Hope that helps to clear it up and where I'm coming from.


----------



## thedeacon (Apr 13, 2010)

Double Barrel BB said:


> Just thinking out loud here.... How about all of those that are not Saved? Are they worth less?
> 
> DB BB



Absolutely not, God in his goodness does not look at any of his children as worthless. 
Even the worst of the sinners is still a child of God, when I have a child he will always be my child no matter what he does against me. 
The differance it God will always love the sinner no matter how bad the sin, he loves the sinner but hates the sin.


----------



## FishHunt (Apr 13, 2010)

Double Barrel BB said:


> The Bible clearly teaches that we are all wretched vile sinners, nothing we have ever done is deserving of Salvation. ....
> 
> DB BB



I don't think God looks at me any differently than I look at our own kids.  In my eyes they deserve the best that this life and the afterlife has to offer.


----------



## tell sackett (Apr 14, 2010)

drippin' rock said:


> I know with a faceless forum it can be difficult to interpret someone's tone correctly.  However, I see what looks like much sarcasm and anger toward anyone with a different viewpoint.  I don't think everyone that poses a view counter to the Christian view is doing it to get a rise( I know some do!).  I wonder if non-christians reading this Forum get a good view of Christianity when accusations are flying back and forth?
> 
> I take that verse to mean we are not to judge anyone for any reason.  Judging will be done by God.  Our job is to love and nuture our fellow man.  If someone has an opinion different than ours or lives their lives differently than us, and are not receptive to our ways or teaching, then so be it.  Telling them they are wrong and ridiculing certainly won't help.  Everything we do and say is a witness to someone.

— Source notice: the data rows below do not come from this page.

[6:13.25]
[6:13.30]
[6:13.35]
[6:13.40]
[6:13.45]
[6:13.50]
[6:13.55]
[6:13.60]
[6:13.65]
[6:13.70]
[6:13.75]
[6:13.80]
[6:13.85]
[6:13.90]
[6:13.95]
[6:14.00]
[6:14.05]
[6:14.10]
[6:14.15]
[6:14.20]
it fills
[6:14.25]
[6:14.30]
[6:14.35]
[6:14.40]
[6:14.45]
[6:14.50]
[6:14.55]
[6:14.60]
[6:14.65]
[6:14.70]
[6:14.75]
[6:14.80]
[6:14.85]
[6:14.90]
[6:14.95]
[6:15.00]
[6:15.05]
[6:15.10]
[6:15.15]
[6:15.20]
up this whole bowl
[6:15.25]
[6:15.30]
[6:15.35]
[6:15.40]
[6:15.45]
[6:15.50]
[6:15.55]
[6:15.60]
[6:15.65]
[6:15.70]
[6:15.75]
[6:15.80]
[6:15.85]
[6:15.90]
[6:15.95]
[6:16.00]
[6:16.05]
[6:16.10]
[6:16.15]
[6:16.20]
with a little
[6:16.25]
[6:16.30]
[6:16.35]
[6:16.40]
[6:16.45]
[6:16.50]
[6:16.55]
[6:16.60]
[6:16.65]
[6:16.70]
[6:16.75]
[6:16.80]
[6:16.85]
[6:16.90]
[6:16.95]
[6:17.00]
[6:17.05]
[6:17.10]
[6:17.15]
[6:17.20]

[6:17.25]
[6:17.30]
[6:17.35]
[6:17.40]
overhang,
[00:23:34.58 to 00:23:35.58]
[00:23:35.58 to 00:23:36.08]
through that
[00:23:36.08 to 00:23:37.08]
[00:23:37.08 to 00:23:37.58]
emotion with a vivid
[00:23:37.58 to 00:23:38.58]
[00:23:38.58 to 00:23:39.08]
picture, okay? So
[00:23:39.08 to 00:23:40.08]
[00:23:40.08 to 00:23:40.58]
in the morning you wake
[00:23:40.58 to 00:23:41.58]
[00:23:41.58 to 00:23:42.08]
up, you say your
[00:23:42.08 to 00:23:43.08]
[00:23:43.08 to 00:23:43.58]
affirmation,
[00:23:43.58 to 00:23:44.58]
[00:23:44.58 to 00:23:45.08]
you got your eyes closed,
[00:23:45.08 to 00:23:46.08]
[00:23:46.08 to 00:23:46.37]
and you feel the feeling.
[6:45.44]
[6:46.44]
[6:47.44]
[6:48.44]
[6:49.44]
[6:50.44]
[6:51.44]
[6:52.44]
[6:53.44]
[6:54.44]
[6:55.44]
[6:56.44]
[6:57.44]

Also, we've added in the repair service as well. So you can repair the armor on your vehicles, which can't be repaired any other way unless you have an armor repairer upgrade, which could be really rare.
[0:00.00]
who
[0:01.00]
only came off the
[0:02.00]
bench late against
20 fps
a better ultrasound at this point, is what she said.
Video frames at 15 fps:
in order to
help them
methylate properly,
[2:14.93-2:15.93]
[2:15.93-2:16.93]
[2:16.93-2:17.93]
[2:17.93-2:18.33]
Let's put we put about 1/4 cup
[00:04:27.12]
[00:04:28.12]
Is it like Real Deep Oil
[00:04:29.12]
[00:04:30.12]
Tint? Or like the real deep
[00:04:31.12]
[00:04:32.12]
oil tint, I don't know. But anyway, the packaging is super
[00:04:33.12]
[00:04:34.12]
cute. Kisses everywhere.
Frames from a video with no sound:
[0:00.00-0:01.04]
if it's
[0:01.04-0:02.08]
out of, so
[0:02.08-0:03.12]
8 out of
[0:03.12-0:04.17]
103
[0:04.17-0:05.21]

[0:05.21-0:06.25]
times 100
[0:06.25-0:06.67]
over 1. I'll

drippin' rock, while I agree with you that ridiculing someone isn't the way to make a point(and I'm ashamed to say that I've probably been guilty of it myself, sometimes in the heat of battle so to speak I don't take enough time to think before I post), I have to go with Huntinfool on his explanation of Matt.7:1. I think he was dead on. 

You're right that we should love our fellow man, but that's only part of the story. We should also hate and rebuke sin just as God does. If Matt.7:1 means that we are never to judge, then what do we do with passages like John7:24 and 1Cor.5:1-12? 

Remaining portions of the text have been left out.